Robert Wigman, senior brand partnerships executive, Fuse Sport and Entertainment

“From conversations we are having with game developers, taking back ownership and having the ability to generate revenue from their own IP is a serious priority. We are seeing the growth and explosion of esports developers and creators such as Activision, who are taking back ownership and releasing games with the intention of them becoming a key esport in the future. Blizzard and Overwatch are good examples. The white-labelled events, such as ESL and the Intel Extreme Masters, will continue to thrive and grow. However, the less people involved for the developer, the easier and more efficient the process for the entire community.”


“Right now the price point for entry brands is very small in comparison to traditional sports, but it is only a matter of time before this hard-to-reach audience and heavily-engaged target is monetized to the same level across the board.

“With large audiences come large brand deals, but a great number of brands are seeing this opportunity, have placed themselves in the space very early and will be aiming to consolidate their position in the fast-paced change to come. The rise in non-endemic brands getting involved with the space is also growing rapidly and this change will speed up the sponsorship values and deals in the coming year.”

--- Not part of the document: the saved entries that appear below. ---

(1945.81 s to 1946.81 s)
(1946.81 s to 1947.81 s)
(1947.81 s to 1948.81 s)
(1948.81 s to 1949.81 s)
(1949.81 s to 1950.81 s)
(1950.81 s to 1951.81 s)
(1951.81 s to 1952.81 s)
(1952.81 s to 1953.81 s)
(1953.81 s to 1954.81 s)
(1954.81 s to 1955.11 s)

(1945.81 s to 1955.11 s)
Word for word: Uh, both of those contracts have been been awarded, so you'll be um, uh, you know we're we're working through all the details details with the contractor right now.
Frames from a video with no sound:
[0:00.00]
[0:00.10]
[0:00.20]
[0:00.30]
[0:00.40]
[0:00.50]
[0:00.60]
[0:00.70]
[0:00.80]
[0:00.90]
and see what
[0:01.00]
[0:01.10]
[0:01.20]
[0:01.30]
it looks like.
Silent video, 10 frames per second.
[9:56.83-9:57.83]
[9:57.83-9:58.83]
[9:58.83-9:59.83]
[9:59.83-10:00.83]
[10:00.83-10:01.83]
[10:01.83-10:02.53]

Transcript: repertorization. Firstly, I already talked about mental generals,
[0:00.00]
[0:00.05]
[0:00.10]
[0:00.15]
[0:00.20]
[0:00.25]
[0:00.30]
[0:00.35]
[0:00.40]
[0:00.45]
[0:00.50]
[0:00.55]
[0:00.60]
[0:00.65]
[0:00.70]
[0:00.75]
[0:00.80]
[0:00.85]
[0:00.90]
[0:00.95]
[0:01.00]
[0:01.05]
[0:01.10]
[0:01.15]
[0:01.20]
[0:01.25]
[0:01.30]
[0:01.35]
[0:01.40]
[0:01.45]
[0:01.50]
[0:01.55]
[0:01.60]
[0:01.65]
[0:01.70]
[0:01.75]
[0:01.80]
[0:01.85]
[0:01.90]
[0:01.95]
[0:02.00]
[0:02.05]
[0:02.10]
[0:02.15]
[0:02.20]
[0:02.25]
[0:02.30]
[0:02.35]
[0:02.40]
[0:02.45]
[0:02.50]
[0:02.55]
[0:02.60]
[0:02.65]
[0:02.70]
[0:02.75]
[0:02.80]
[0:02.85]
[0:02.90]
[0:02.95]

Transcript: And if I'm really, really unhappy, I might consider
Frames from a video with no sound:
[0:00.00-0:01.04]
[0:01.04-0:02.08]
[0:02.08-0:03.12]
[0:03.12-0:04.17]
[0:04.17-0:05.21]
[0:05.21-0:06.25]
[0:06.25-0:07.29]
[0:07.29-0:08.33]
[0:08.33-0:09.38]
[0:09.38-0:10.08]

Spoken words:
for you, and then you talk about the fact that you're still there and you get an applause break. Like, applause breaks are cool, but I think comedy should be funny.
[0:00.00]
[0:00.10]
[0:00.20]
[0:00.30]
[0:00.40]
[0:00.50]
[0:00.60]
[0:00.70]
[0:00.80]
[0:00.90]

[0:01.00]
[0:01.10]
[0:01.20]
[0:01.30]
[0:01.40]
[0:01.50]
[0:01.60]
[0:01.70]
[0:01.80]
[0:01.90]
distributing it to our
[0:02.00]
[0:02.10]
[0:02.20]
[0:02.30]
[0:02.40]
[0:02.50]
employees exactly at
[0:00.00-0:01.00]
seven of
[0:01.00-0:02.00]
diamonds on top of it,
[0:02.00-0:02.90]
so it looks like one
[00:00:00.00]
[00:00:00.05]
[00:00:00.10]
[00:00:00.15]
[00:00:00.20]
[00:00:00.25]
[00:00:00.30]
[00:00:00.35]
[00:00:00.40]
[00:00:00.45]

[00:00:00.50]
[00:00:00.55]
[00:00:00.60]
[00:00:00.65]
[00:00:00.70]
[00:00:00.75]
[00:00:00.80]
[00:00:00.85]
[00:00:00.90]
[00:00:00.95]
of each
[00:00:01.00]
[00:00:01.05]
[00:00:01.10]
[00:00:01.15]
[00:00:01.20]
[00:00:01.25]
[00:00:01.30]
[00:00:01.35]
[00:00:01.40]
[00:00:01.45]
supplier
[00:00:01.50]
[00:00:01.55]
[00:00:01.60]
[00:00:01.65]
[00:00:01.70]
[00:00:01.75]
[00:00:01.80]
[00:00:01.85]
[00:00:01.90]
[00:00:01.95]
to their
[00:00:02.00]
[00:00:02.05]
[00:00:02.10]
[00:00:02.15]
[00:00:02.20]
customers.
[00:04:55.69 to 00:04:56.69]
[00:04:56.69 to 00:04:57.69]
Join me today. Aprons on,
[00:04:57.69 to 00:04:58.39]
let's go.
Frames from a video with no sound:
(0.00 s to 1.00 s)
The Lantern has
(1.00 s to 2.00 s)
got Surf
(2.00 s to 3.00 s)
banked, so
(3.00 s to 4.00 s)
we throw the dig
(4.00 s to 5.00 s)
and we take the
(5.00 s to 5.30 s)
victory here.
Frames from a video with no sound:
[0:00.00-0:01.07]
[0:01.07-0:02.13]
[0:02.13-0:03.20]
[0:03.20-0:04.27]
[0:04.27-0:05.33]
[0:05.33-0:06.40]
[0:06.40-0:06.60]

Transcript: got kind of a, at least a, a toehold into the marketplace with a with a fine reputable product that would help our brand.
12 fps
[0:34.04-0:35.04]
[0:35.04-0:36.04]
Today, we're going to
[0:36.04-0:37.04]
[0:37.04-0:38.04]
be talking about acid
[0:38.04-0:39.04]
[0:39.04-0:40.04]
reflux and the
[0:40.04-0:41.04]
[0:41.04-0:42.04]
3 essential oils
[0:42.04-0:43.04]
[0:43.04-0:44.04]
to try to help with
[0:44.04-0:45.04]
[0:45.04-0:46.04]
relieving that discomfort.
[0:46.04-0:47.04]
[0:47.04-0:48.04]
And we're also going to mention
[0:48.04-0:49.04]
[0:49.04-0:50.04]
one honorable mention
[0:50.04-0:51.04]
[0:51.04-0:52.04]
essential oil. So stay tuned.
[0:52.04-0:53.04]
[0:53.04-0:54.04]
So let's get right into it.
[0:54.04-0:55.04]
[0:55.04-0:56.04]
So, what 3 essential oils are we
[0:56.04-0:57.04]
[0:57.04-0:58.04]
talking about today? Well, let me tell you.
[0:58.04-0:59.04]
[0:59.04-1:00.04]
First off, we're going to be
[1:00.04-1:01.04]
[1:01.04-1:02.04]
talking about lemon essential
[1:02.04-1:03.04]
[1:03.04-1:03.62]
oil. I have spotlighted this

Malph Minns, managing director, Strive Sponsorship

“Traditional sport shows that the top tier of competition is the most profitable. Publishers will take more ownership of this whilst curating existing competitions into a more formalised performance pyramid. Note the importance of getting the mass participation and the grassroots element right for publishers, though, as for the foreseeable future it is this community that will provide the vast majority of income through game and in-game purchases.”